The Minister for Finance says that Budget 2022 will deliver a brighter future for this country.
Unfortunately not for Generation Rent, potential home buyers, or those facing homelessness. The budget does nothing to stop house prices and rents rising further and will result in a worsening housing crisis.
The lack of a rent freeze means rising inflation and rents. The tax relief for landlords, while tenants received no such relief, was a harsh move by the Government. The global investor funds will continue to profit at the expense of Generation Rent.
There was no controlling of caps on new rental properties from setting ever-higher market rents, the Real Estate Investor tax break remains in place, and apartments remain exempt from stamp duty measures.

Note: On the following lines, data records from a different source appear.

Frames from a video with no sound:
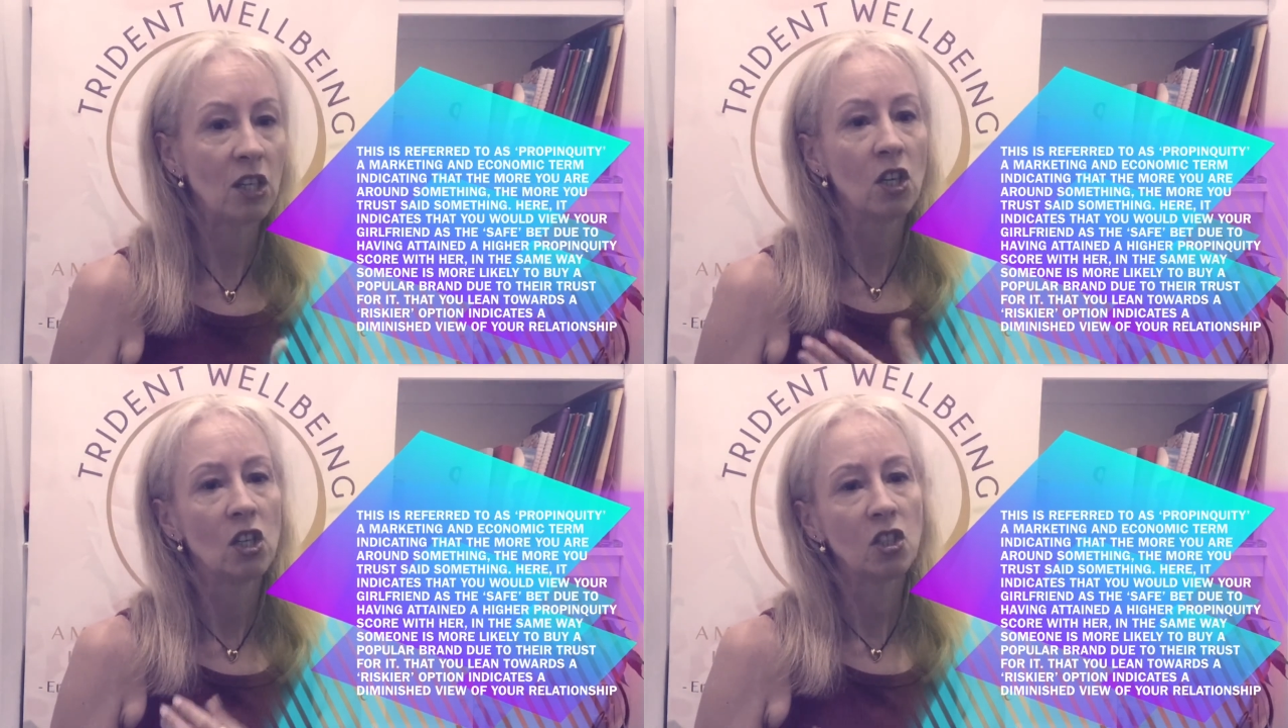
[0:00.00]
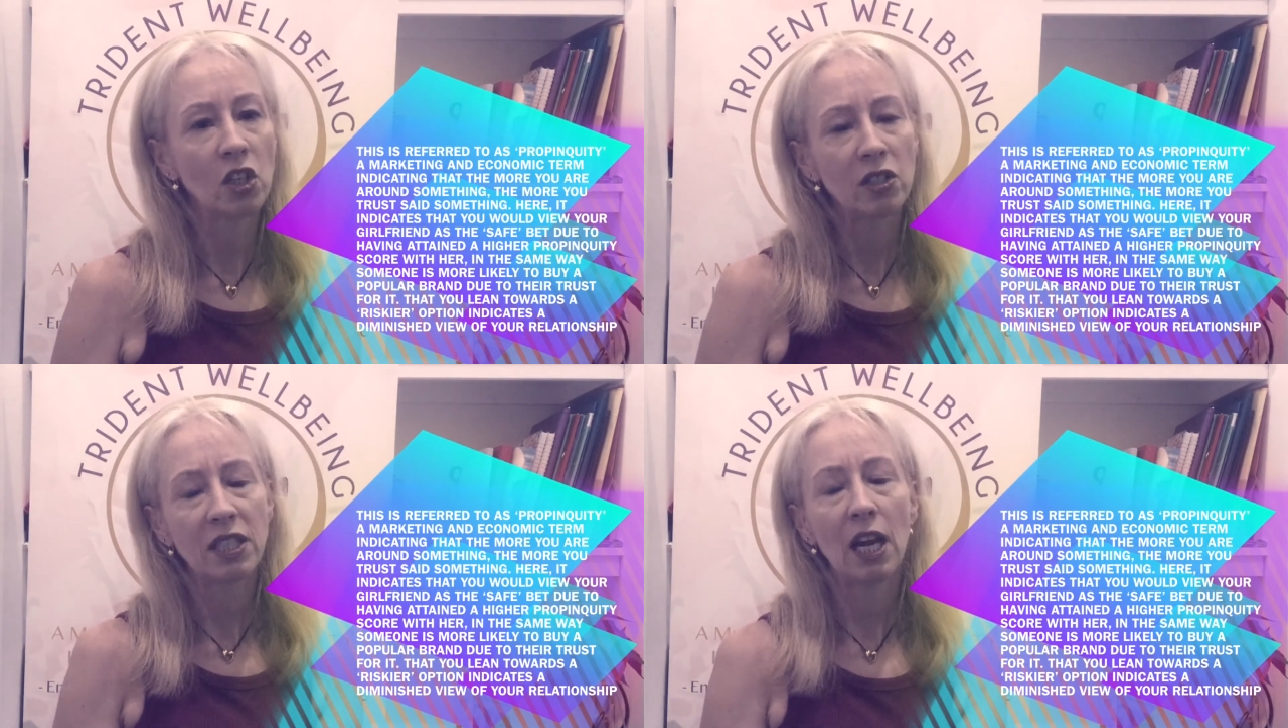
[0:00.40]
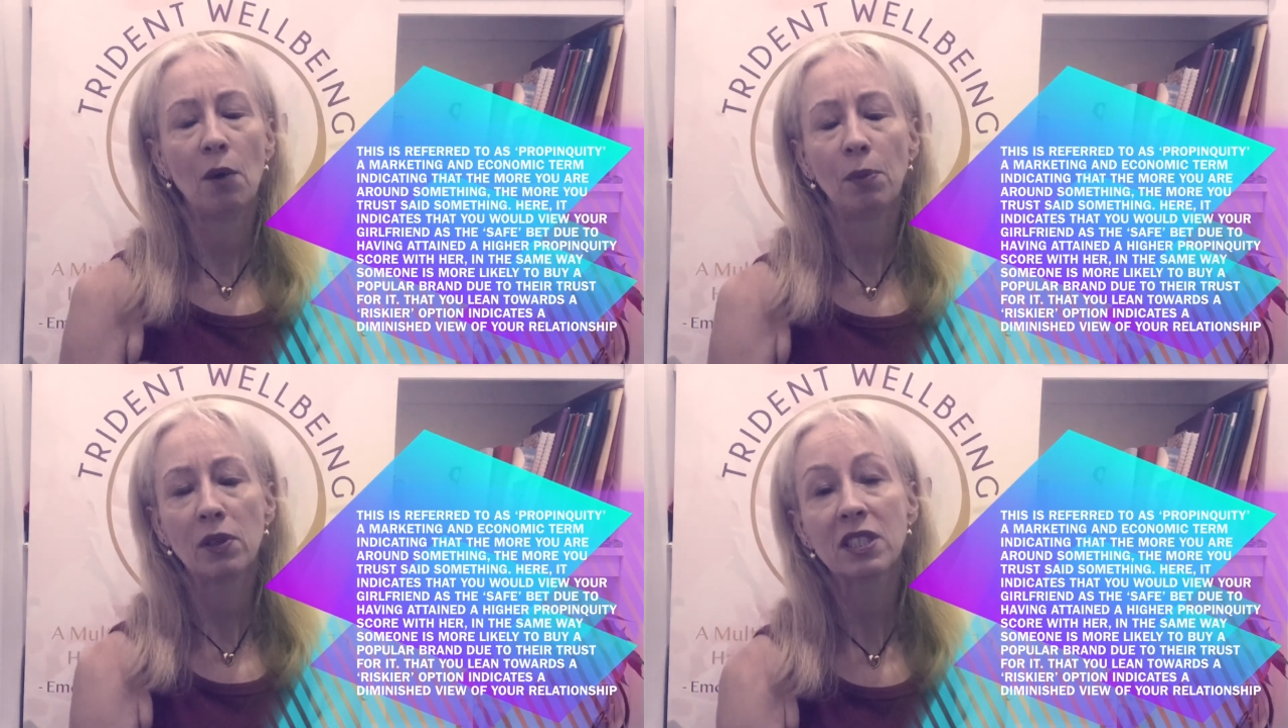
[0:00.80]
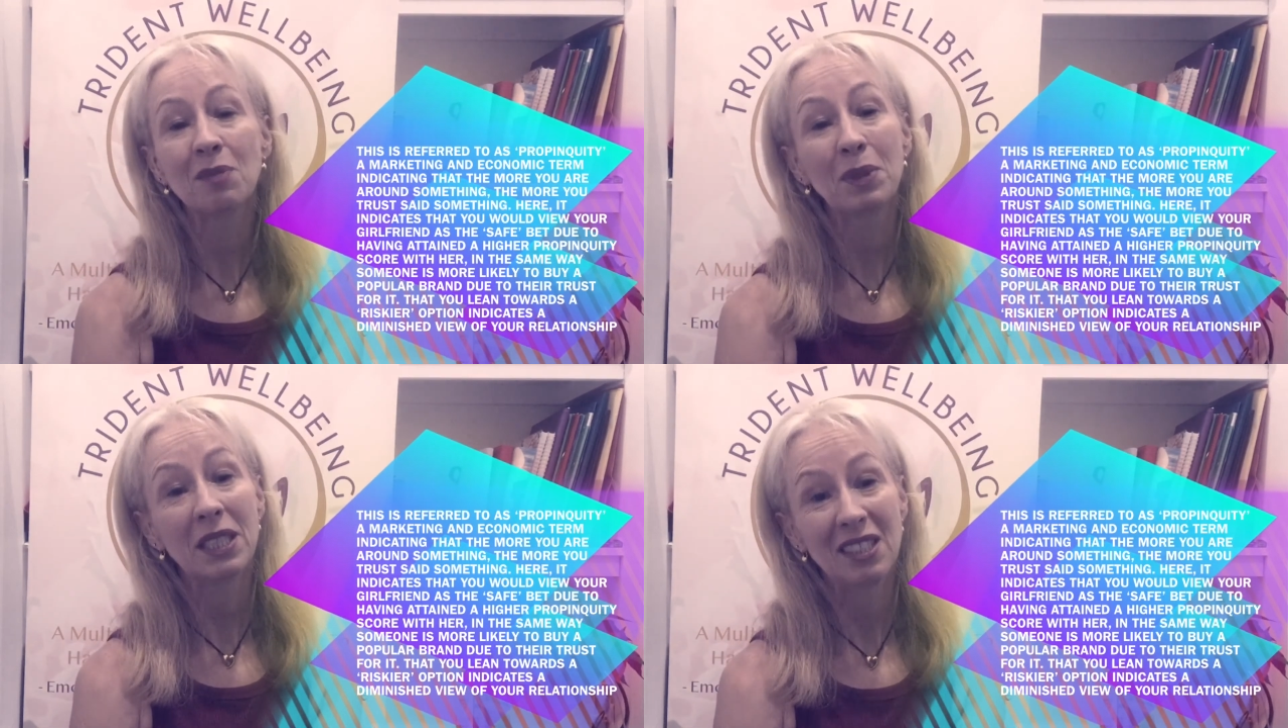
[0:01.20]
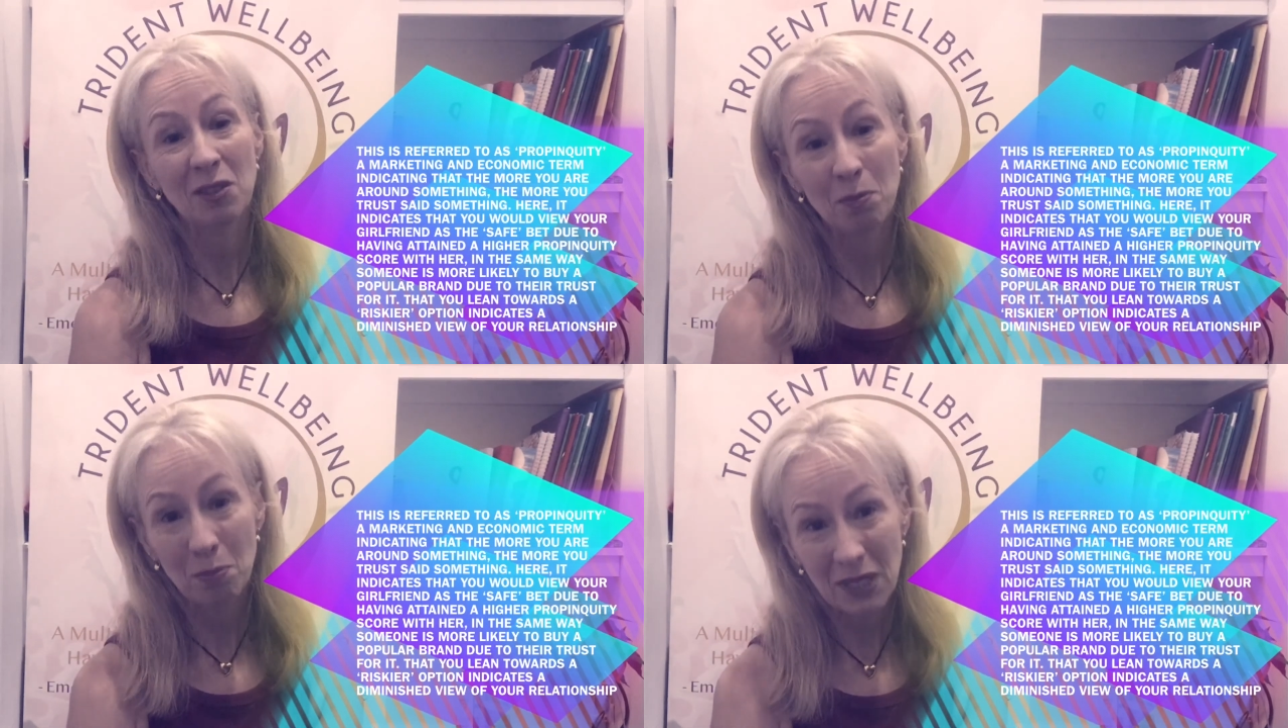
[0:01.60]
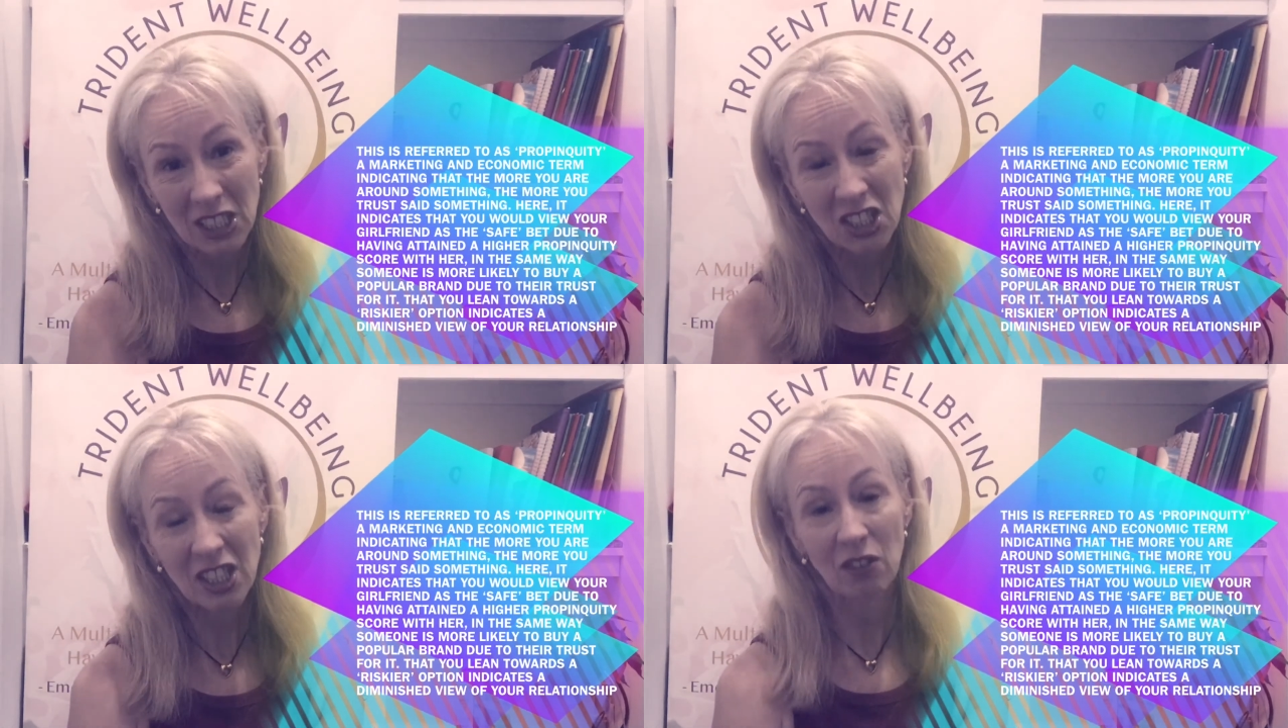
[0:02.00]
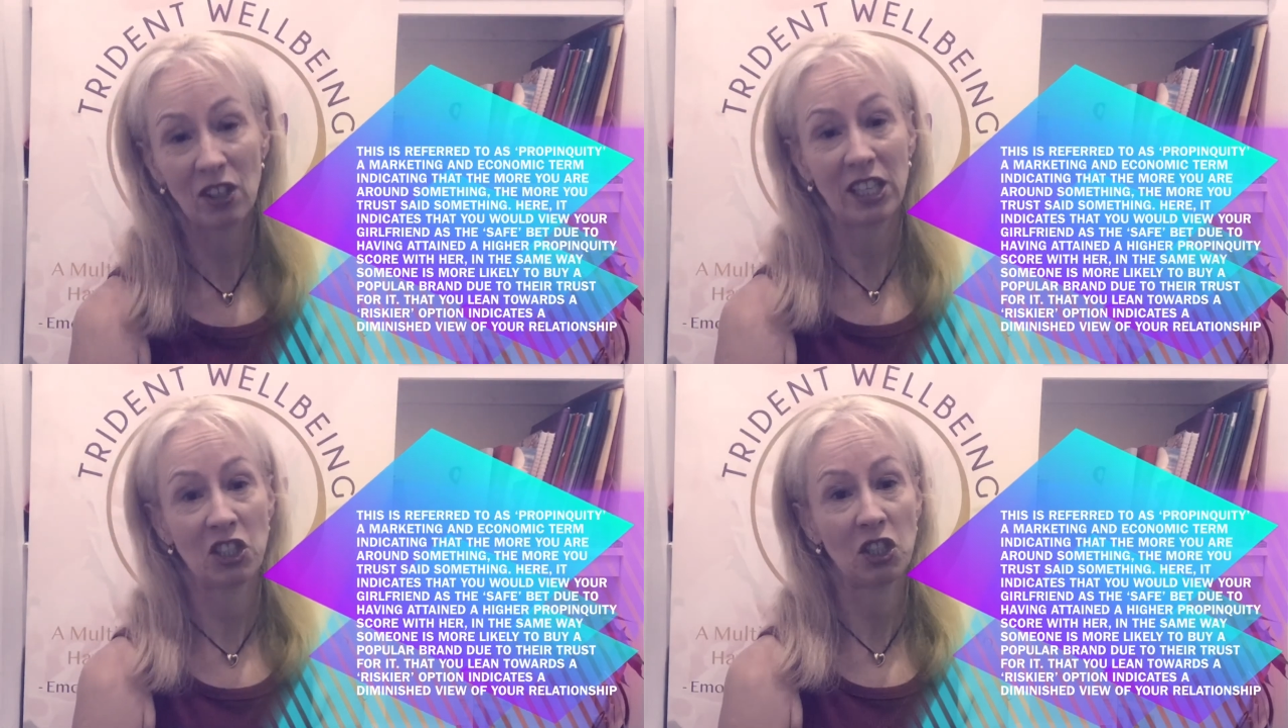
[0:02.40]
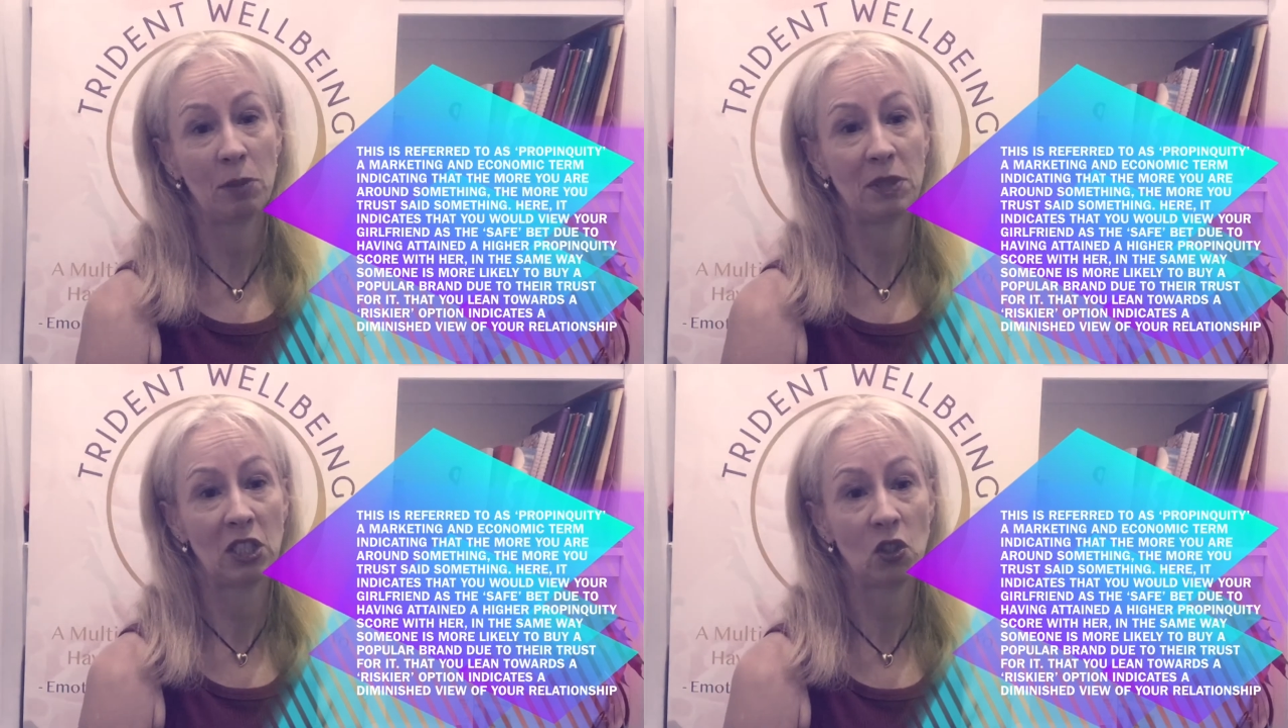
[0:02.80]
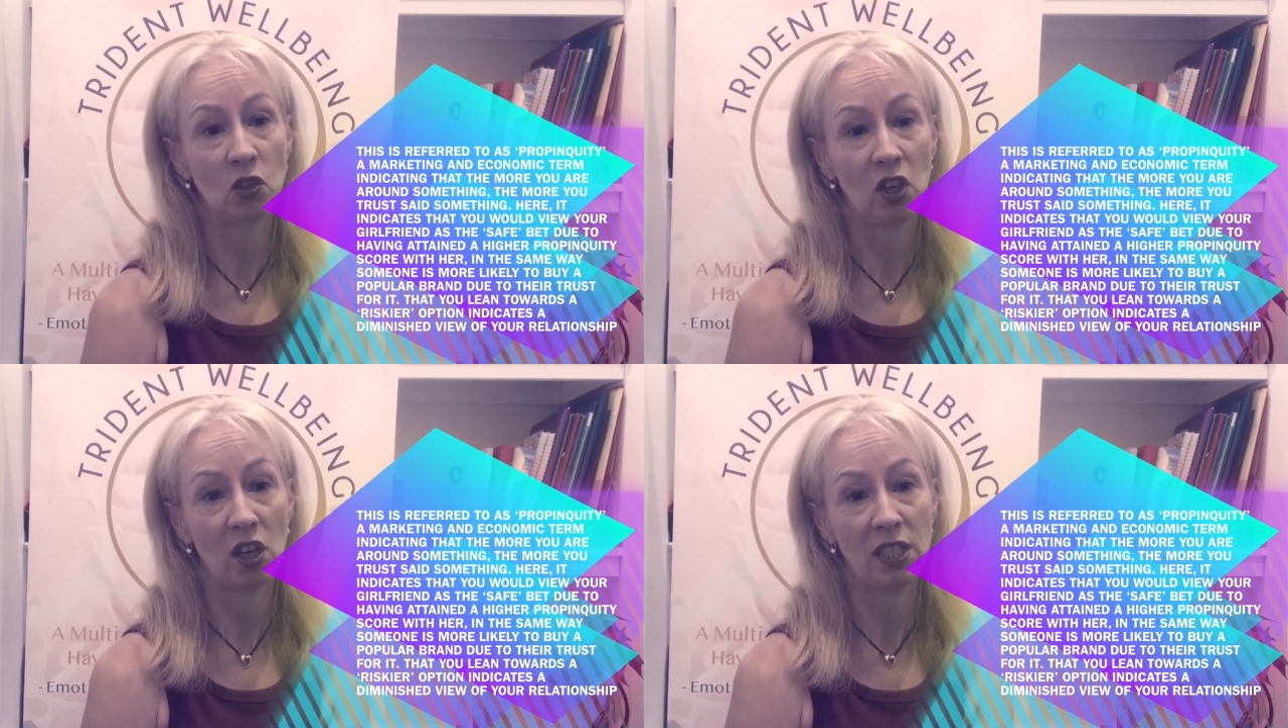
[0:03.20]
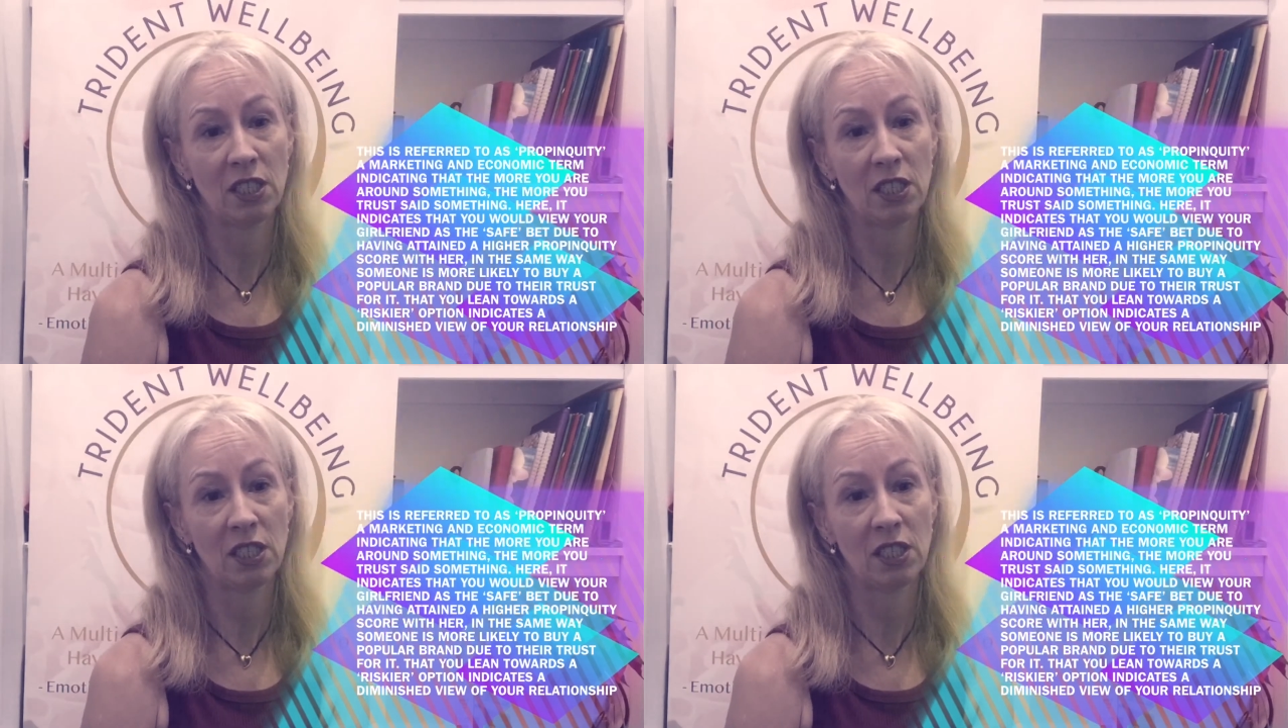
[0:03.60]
shows how possibly diminished that relationship is in your eyes.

At the height of an unprecedented housing emergency, the budget bizarrely reduces the number of new social housing units planned for 2022 compared to last year, from 12,750 new social homes (9,500 new-build) this year to a lower number of 11,820 new social homes (9,000 new build) next year.
The zoned land tax, despite the Minister for Finance’s claims, will benefit land speculators, as it reduces the current vacant sites tax from 7% of market value to 3%. The tax will also not be implemented for two years. Yet the housing emergency is now.

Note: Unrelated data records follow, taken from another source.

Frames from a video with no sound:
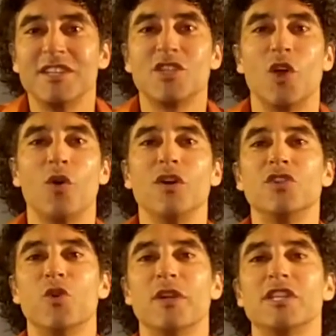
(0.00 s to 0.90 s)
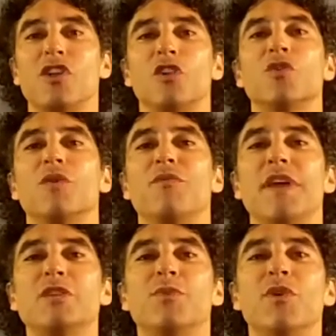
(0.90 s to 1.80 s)
So join us also on
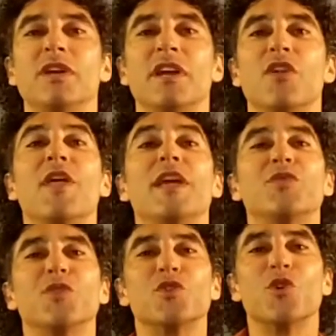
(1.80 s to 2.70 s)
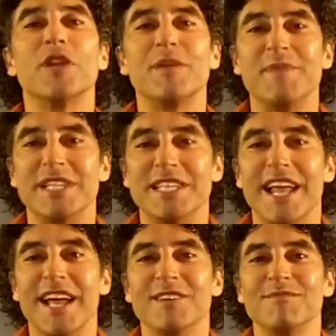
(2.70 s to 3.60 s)
Facebook. Thanks for joining me
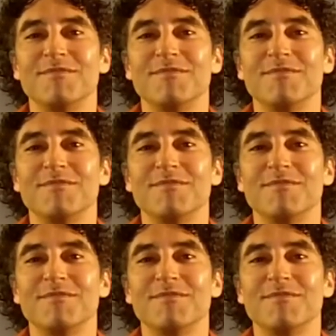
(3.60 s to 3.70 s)
today.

There was also no sign of a much-needed vacant homes tax to tackle the thousands of vacant homes and rental units investor funds are leaving empty.
On my podcastthis week, Mike Allen of Focus Ireland described the recent increase in homelessness and evictions in the private rental sector as something they “have never seen before”.
The budget did little to stop the flow into homelessness. It is spending close to €194m on homelessness, but that is mostly going to private, for-profit emergency accommodation provision. There is no increase in funding for the prevention of homelessness.
Why are we putting in place tax cuts when we need investment in homes?
The budget has also seen a reduction in the target of delivery for cost-rental housing. Housing For All promised there would be 2,000 cost-rental units produced each year, but now this target has been moved out to 2025.
Just 750 units are planned for 2022. The Land Development Agency is tasked with delivering 1,000, but it has stated that its first units will not come on stream until 2023.
There was no new capital funding for third-level institutes to rapidly build much-needed affordable student accommodation. Expect to see an even worse student housing crisis next September.
The plan is to retrofit just 2,400 social homes in 2022. At that rate, it will take 70 years to retrofit our entire 170,000 social housing stock. Surely we’re capable of a bigger response to the urgency of the climate crisis and reducing energy poverty?
Worryingly, there is also a return to austerity cuts for the most disadvantaged social housing communities. Funding for the regeneration of older social housing estates which have major problems of dampness, sewerage, and need complete rebuilding, was cut from €75m in 2021 to €50m for 2022.
In 2022, twice the amount of social housing will come from the private market through landlords, investors, and developers via the Housing Assistance Payment Scheme and social housing leasing than building of social homes by the State. Over a quarter of the entire housing budget is now going to landlords (including investor-fund landlords) in these schemes.
The budget is, once again, focused on incentivising the market, developers, and investor funds. Unaffordable house prices and rents remain Government policy.
They want to keep rents and house prices high in order to attract institutional funds to build the ‘supply’. The assumption is this supply at some point in the far-distant future will reduce rents. But it is trickle-down free-market economics baloney.
The investor supply is €1,900-a-month one-bed apartments. Institutional investors will not reduce their rents unless they are stopped and there is a sufficient alternative supply of affordable homes to rent or buy.
This is where the real failing of the budget is. The Government should have borrowed an additional €2bn on top of the current capital allocation to directly build 10,000 affordable homes to rent and buy on State land. It has never been as cheap for the State to borrow, as economists in the ESRI recommended.
Yet the Government refused, opting instead for a trickle of affordable homes directly delivered by the State so as not to upset the market and investors. It should have set up a State housing company to rapidly build up a capacity that would actually build affordable homes.
I was surprised to see no mention of Nama in the budget, which has paid off all its debt and is a fully State-owned agency. It has 577 hectares of residential development land, enough to build at least 80,000 homes.
Why is Nama not directed to accelerate its building and sell its homes at affordable rates to home buyers, rather than investors at inflated prices? Because the Government does not want to disrupt the market.
Of total Government expenditure next year, less than 5%, will be spent on housing, showing the lack of priority for State-provided housing, and the over-reliance on the private market.
The Government appears wedded to a path that it will not diverge from, even though that path is utterly failing to provide affordable homes.
Their lack of willingness to even ruffle the feathers of the real estate investor funds is unacceptable. The investor funds will continue to laugh at us for another while yet.
The future Budget 2022 offers to young people and renters is emigration. It is certainly not a commitment to a bright future where you will be able to get an affordable secure home of your own.
But Government has the tools available to end the housing crisis, if it wants to.
Generation Rent and the wider public will not tolerate this crisis continuing.